Source material ->
= = = = =
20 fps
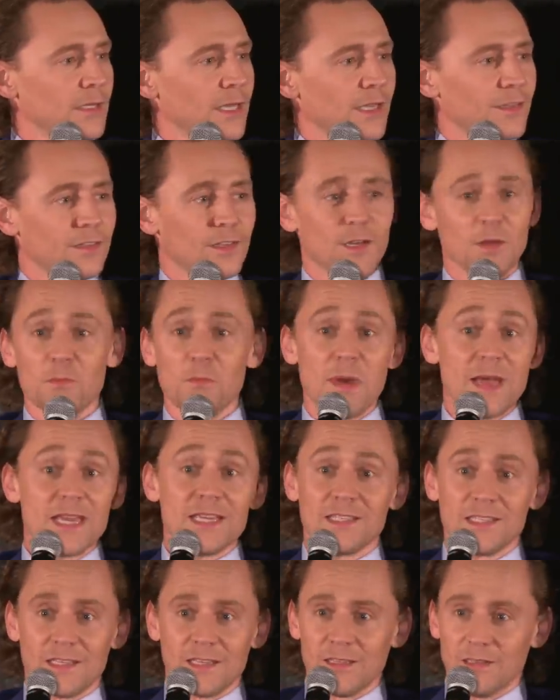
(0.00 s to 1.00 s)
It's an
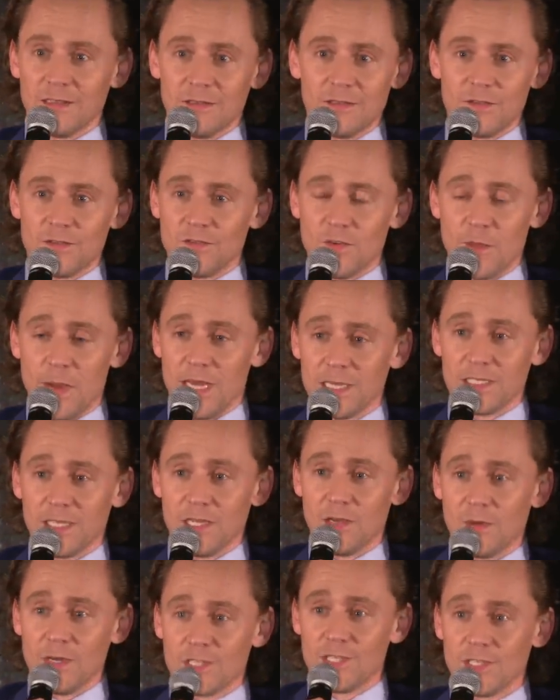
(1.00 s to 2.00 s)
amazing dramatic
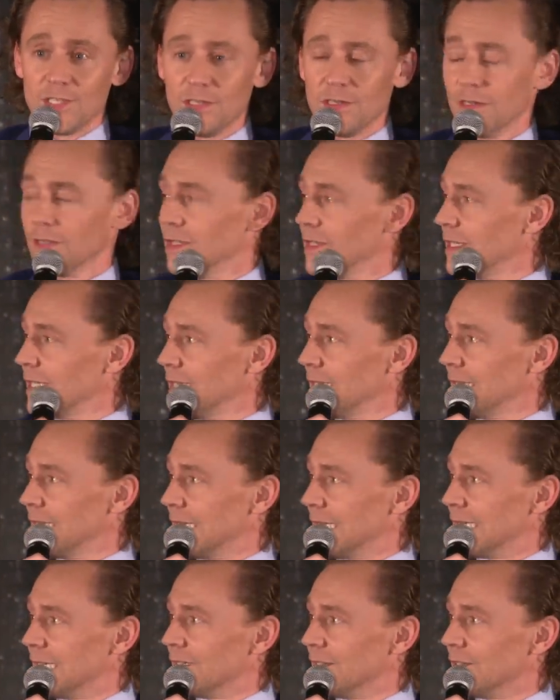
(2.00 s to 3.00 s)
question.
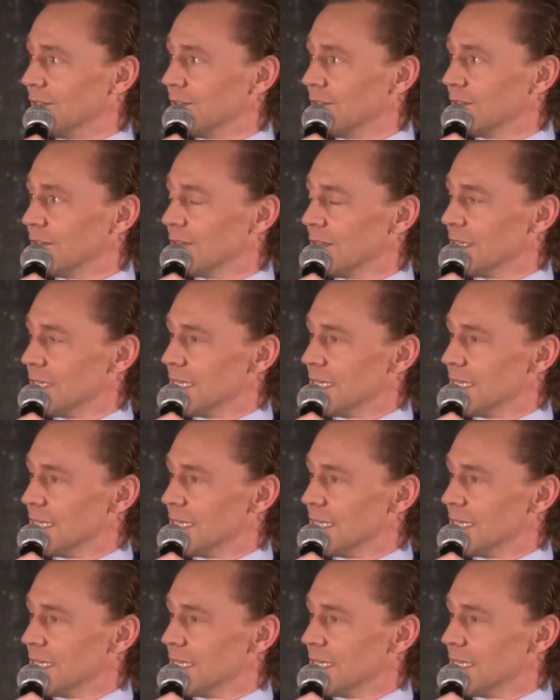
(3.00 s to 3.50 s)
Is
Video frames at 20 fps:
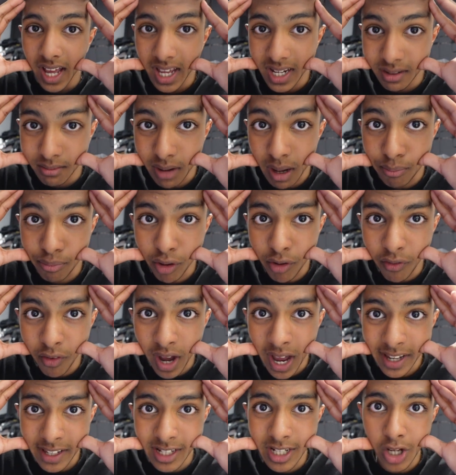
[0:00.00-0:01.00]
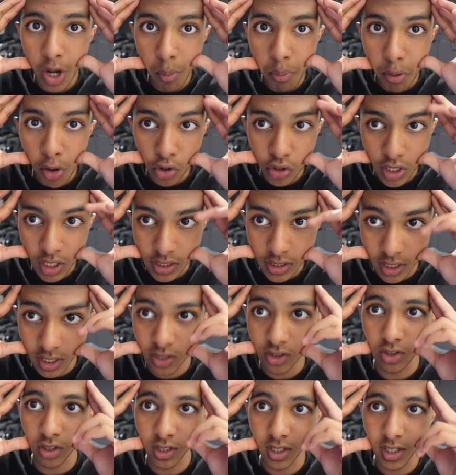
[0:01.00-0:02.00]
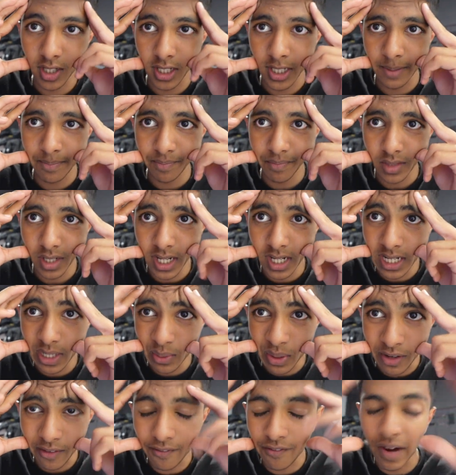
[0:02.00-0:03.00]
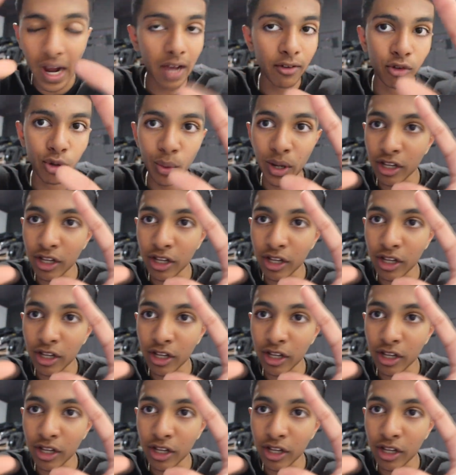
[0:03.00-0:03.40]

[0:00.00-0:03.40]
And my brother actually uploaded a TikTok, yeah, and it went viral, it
= = = = =
Problem details -> The lines from the one containing "(2.00 s to 3.00 s)" to the final line of the material, both ends included, should be retyped exactly and alone, with no pictures.

Answer ->
(2.00 s to 3.00 s)
question.
(3.00 s to 3.50 s)
Is
Video frames at 20 fps:
[0:00.00-0:01.00]
[0:01.00-0:02.00]
[0:02.00-0:03.00]
[0:03.00-0:03.40]

[0:00.00-0:03.40]
And my brother actually uploaded a TikTok, yeah, and it went viral, it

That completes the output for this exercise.